Have we made sure to take an accounting of our workforce, our digital, physical, & financial assets, as well as our personal and team wide energy levels? To be aware of the status, condition, and availability of these (and any other relevant resources) allows for proper and intentional allocation and application towards the organizational mission and vision. Keeping up with resource status and maintenance protects the resource condition and usage potential.
Communicate the Vision
Clear communication is key. Leaders should articulate the vision and why streamlining focus to it matters to the organization’s success. Transparency & high quality communication engenders buy-in, not only from the team, but from the public as well.
Avoid “Shiny Object” Syndrome
Resist the temptation to chase every new opportunity that arises.

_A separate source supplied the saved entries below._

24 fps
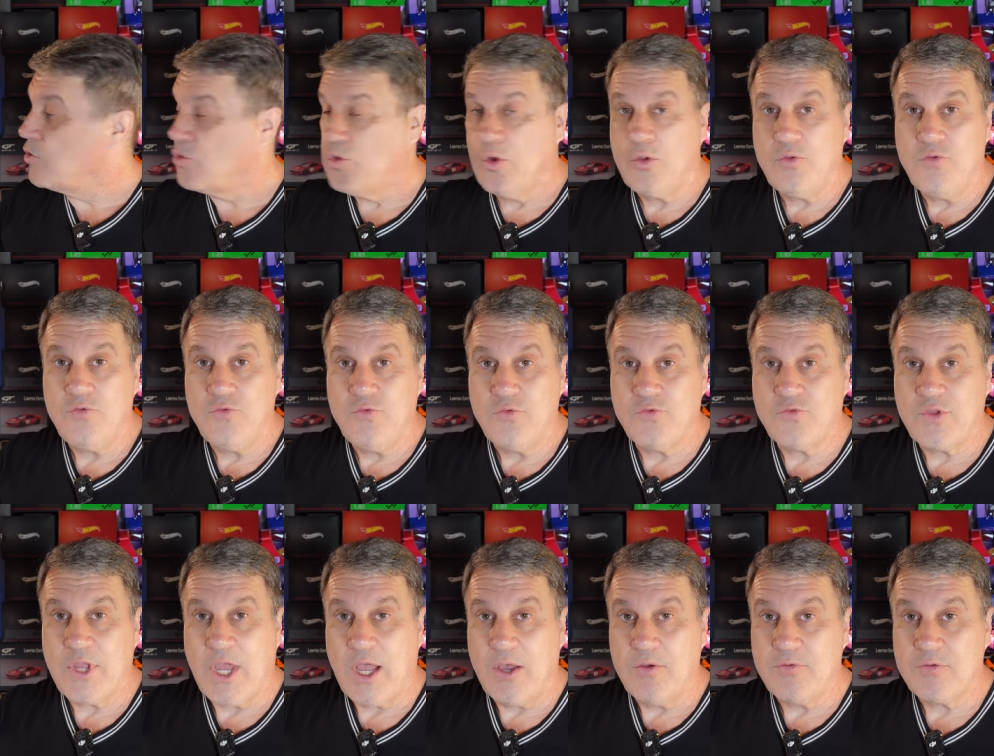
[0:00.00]
todos
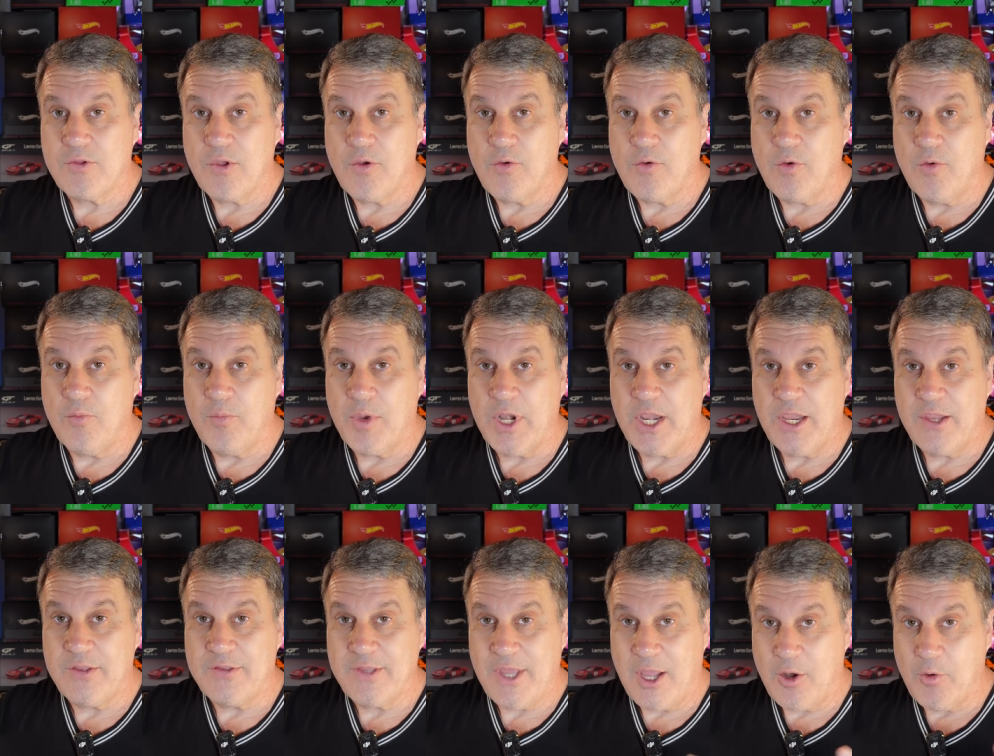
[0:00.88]
os carros que eu
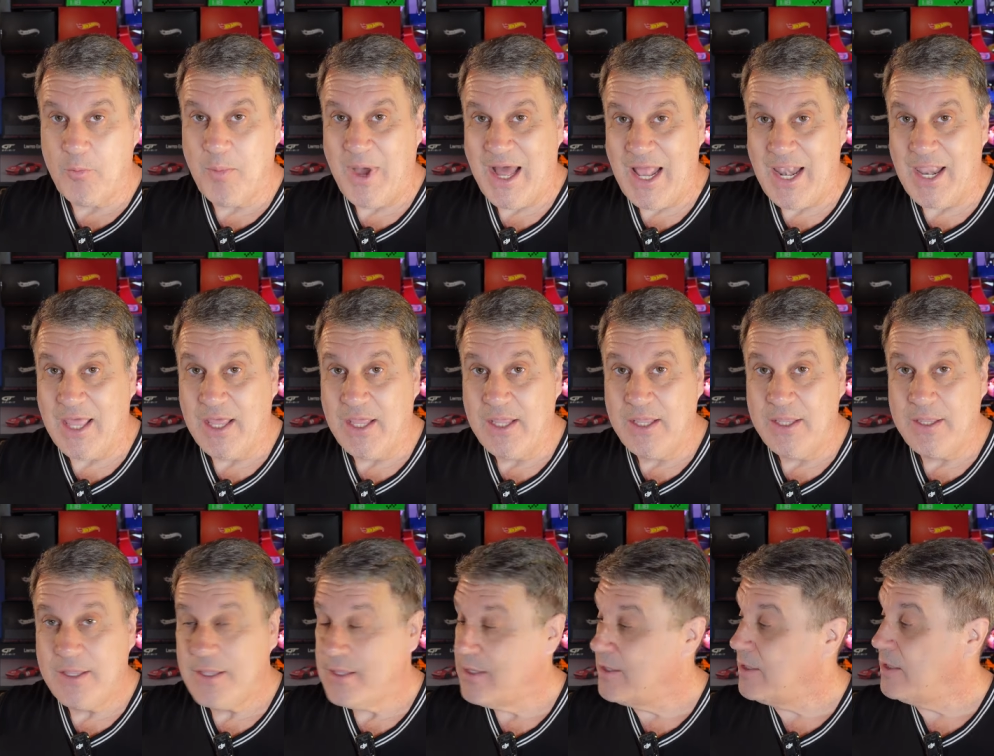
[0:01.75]
comprei zero bala,
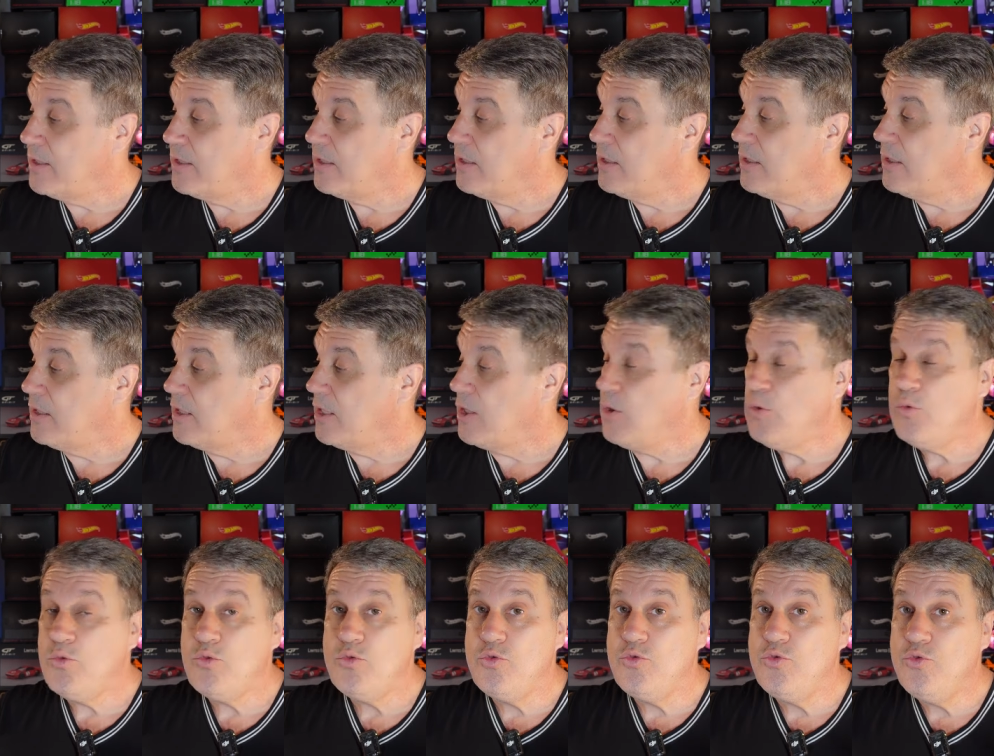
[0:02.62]
eu
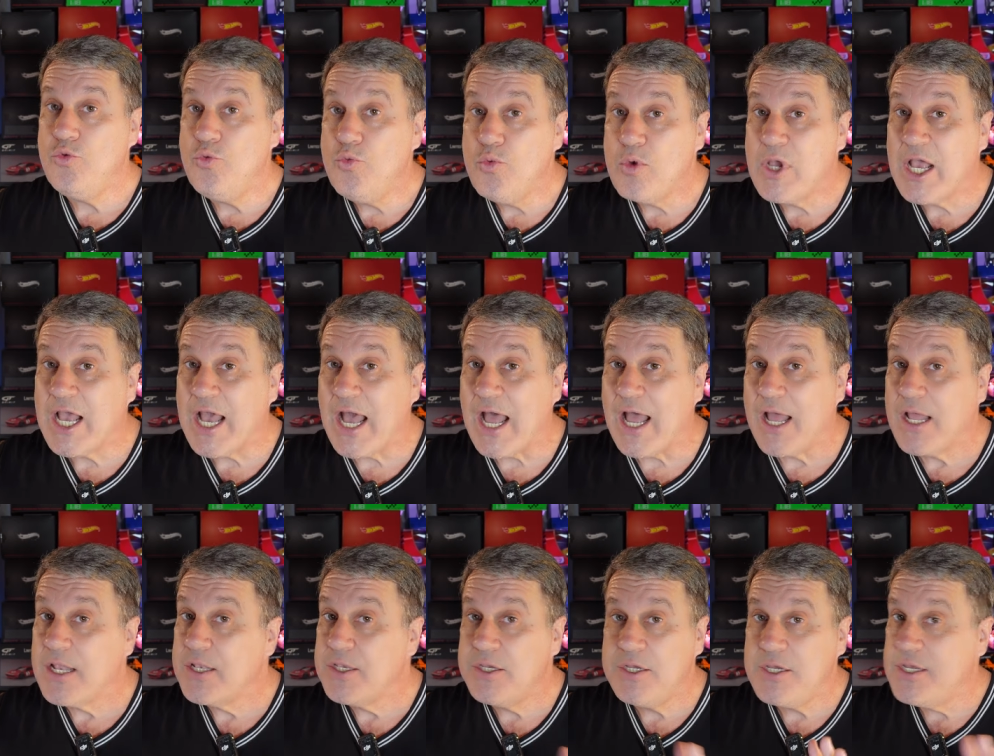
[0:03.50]

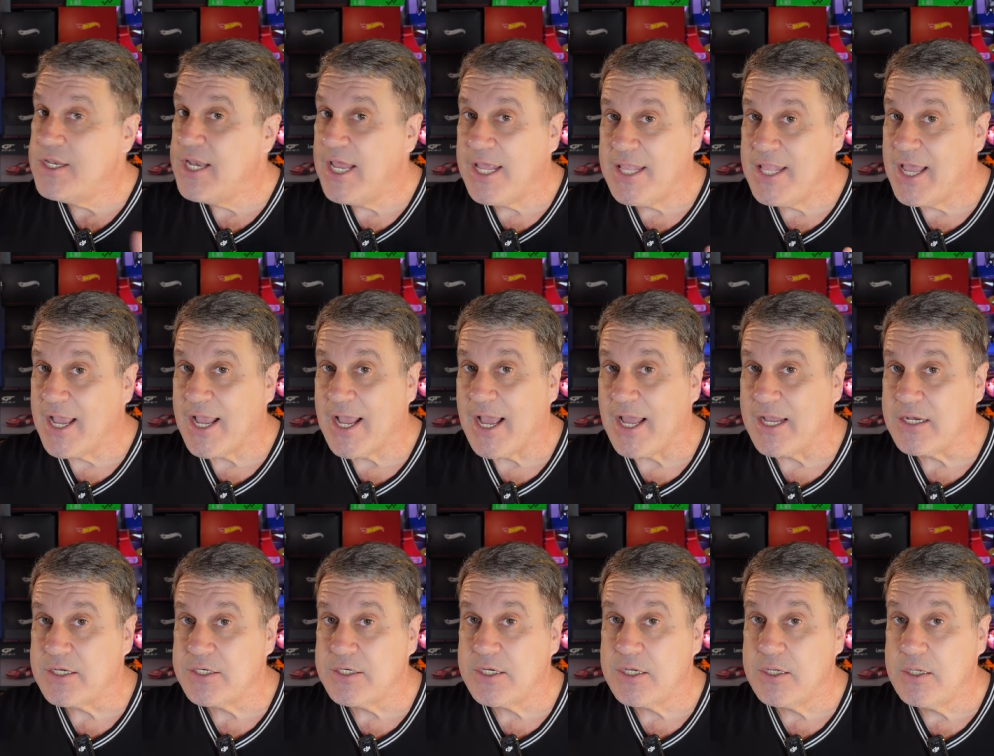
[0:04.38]
nunca tirei da
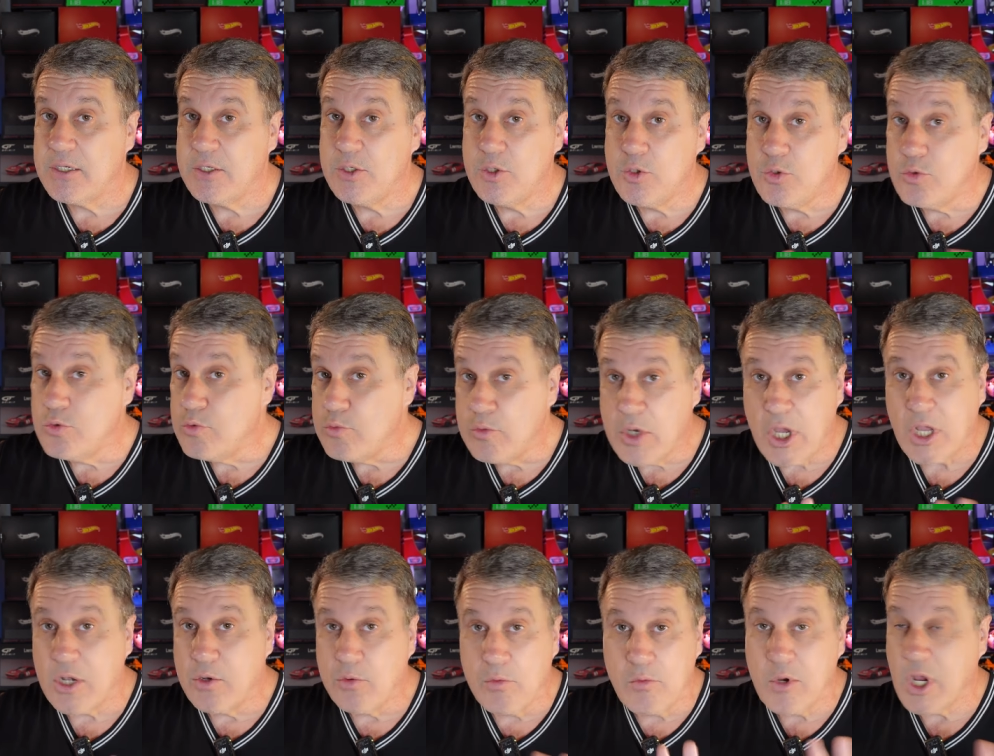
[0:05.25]
caixa.
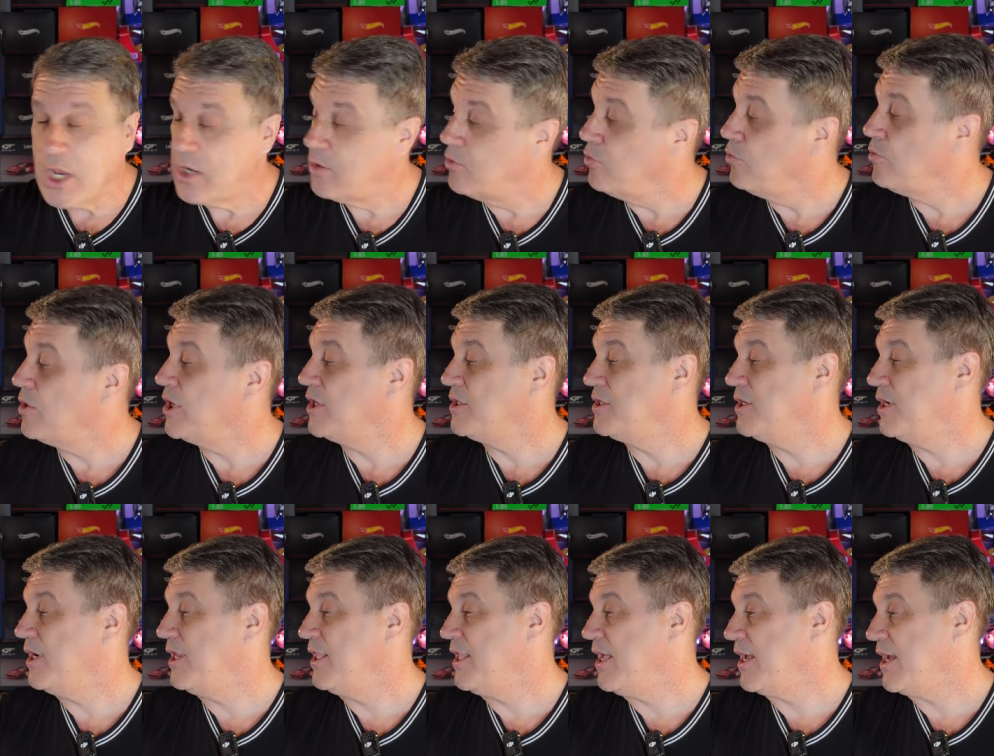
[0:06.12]
Nunca, nunca, nunca
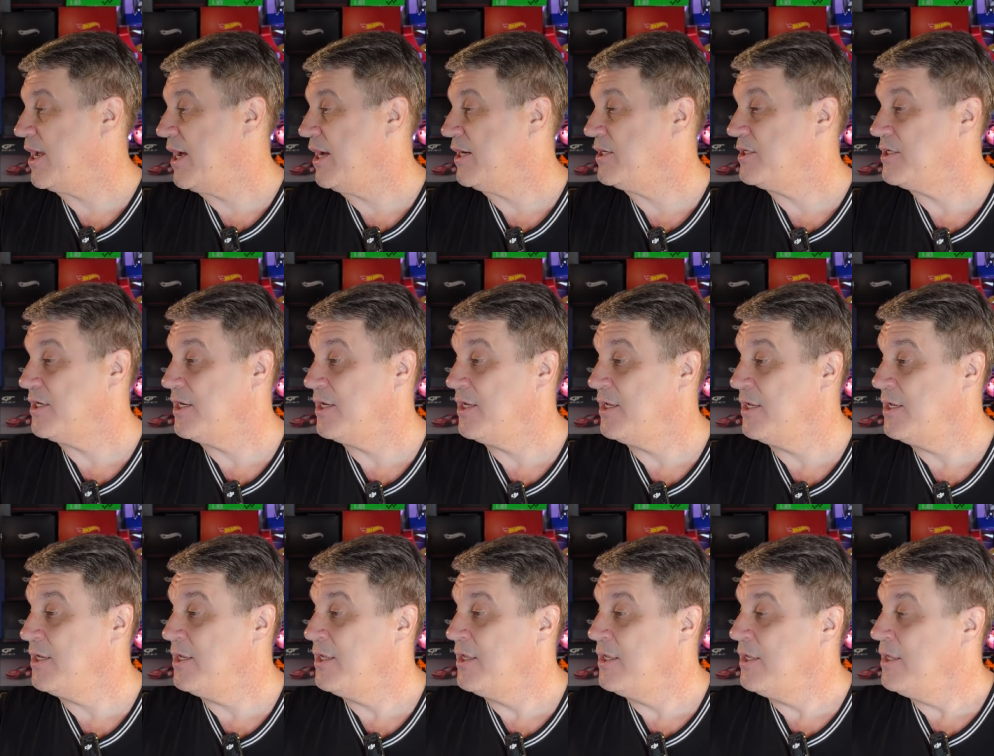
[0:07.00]
tirei da caixa.
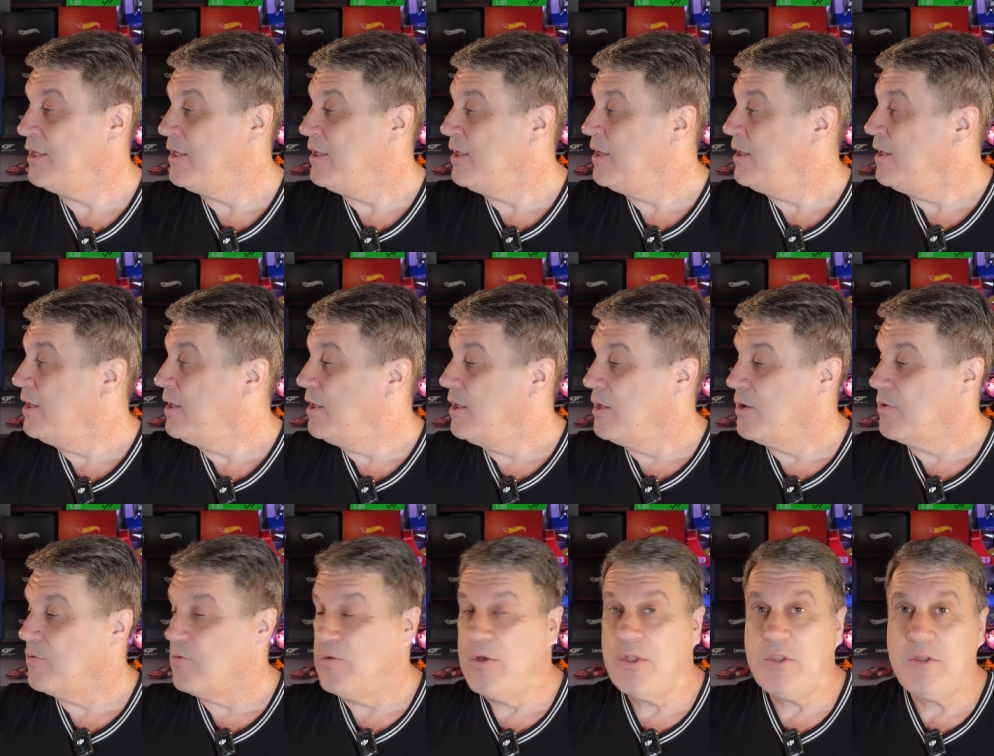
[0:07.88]

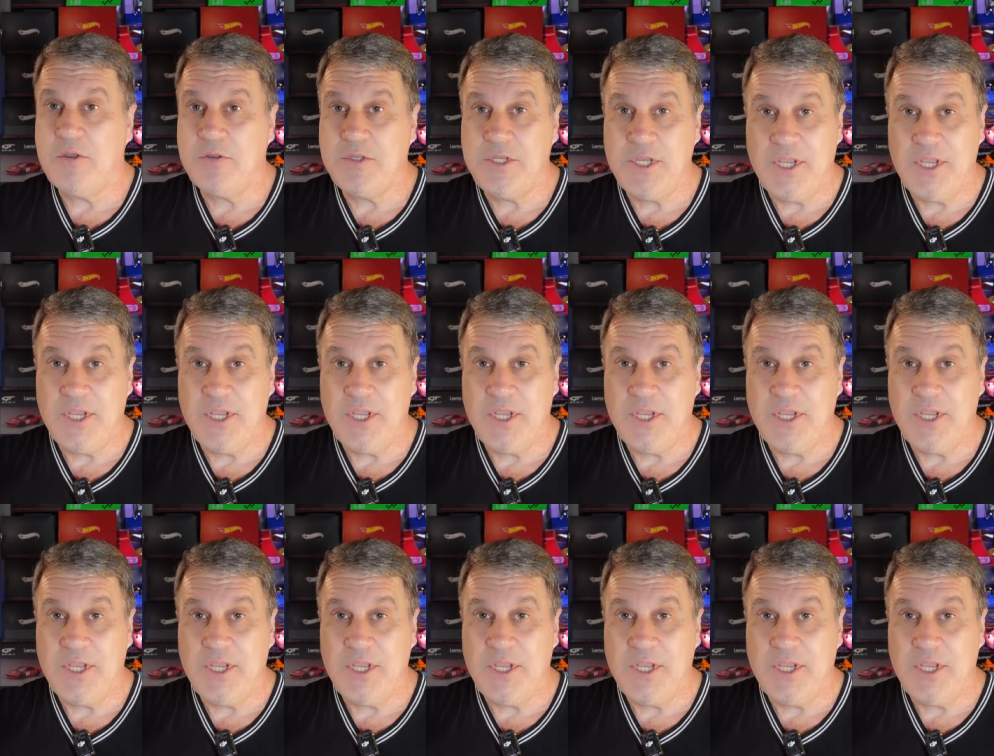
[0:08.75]
Quando eu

Especially when the opportunity is particularly tempting, evaluate the opportunity carefully to determine if it aligns with the company core strengths and overarching vision.
Anticipate and Limit Distraction
Just as one would take care to turn their phone notifications off before engaging in uninterruptable work, one could also anticipate when those “shiny object” temptations may cross our paths. If it is known that a skilled salesperson calls each year with a compelling and relevant pitch, direct that call to a teammate who is better equipped to politely decline the “shiny new development” that the salesperson is presenting.
Perceive Limiting Secondary Opportunities as Risk Management
When a presented focus divergence or new opportunity is brought to the table, it can be easy and natural to see the situation as an investable opportunity.
However, it may be helpful to adopt an additional perspective on the matter.
We only have a finite amount of energy available to our organization at any given time. By choosing to pursue a new opportunity, we can no longer invest that same energy into the regular operation that the organization stands upon and provides. It may be that the new opportunity develops upon the core output of the organization, and it therefore may be worthwhile to say yes and invest. However, it could pay off to be initially critical and see a new opportunity as a secondary usage of resources, a risk and liability, or even as a threat to the organization’s highest value creation.
Sharpen your focus & divest from secondary pursuits.
Keep to the core strengths of the organization, and only intelligently and intentionally make divergences, to further enhance your ability to focus, develop growth, and sustain success.